Apart from the images, repeat the data below exactly as written.

Supplied data:

□ □ □ □ □ □ □

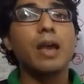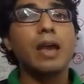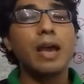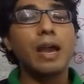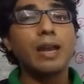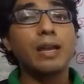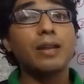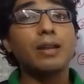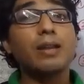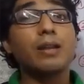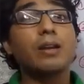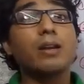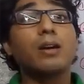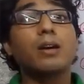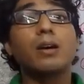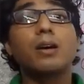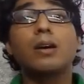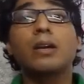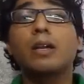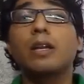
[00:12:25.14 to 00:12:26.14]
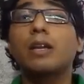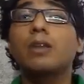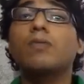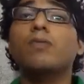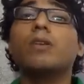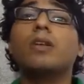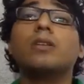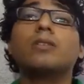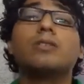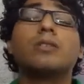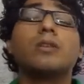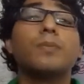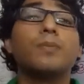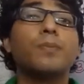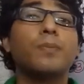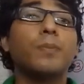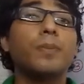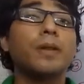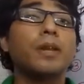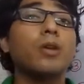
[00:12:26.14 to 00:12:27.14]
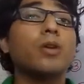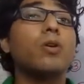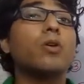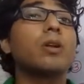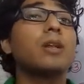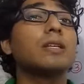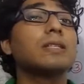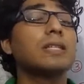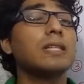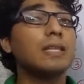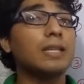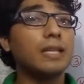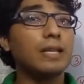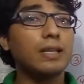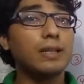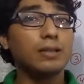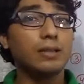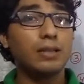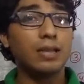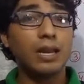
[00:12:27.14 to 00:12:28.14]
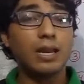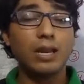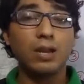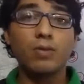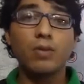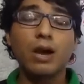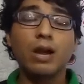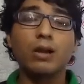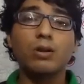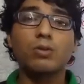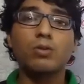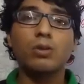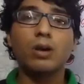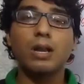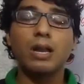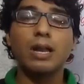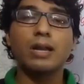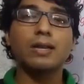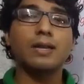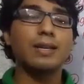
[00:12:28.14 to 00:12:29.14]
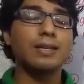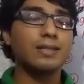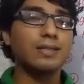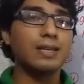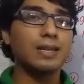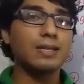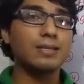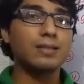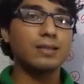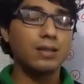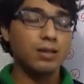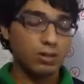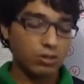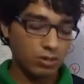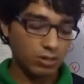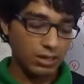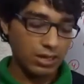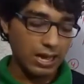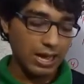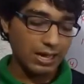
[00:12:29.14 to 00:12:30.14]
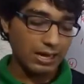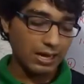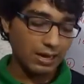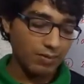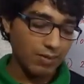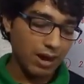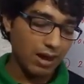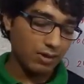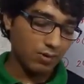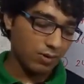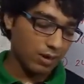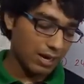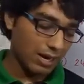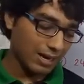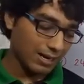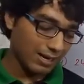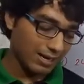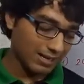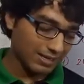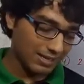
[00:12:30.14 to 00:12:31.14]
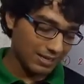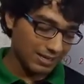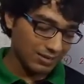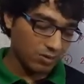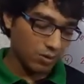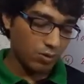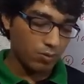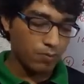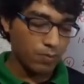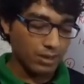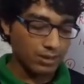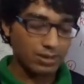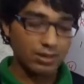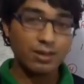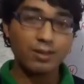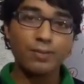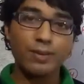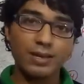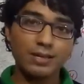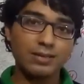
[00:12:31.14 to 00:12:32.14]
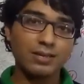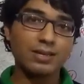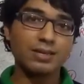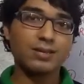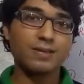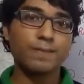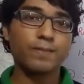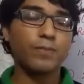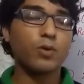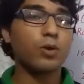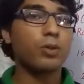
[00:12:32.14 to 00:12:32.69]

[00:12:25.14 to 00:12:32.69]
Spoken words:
and in which periodicity they are required to collect TCS. They are required to collect TCS on monthly basis.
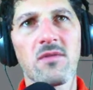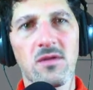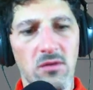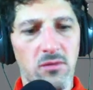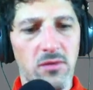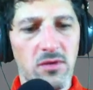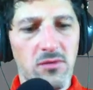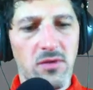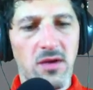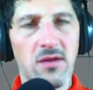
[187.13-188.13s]
So we'll
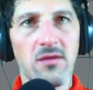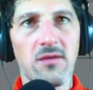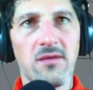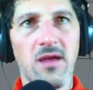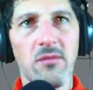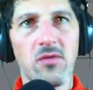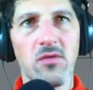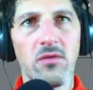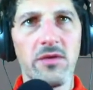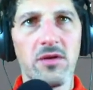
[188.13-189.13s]
create a tab
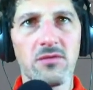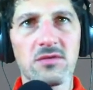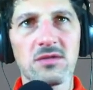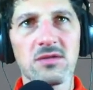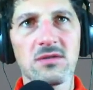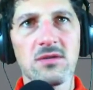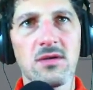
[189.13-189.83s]
called notes.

□ □ □ □ □ □ □

Answer section:
[00:12:25.14 to 00:12:26.14]
[00:12:26.14 to 00:12:27.14]
[00:12:27.14 to 00:12:28.14]
[00:12:28.14 to 00:12:29.14]
[00:12:29.14 to 00:12:30.14]
[00:12:30.14 to 00:12:31.14]
[00:12:31.14 to 00:12:32.14]
[00:12:32.14 to 00:12:32.69]

[00:12:25.14 to 00:12:32.69]
Spoken words:
and in which periodicity they are required to collect TCS. They are required to collect TCS on monthly basis.
[187.13-188.13s]
So we'll
[188.13-189.13s]
create a tab
[189.13-189.83s]
called notes.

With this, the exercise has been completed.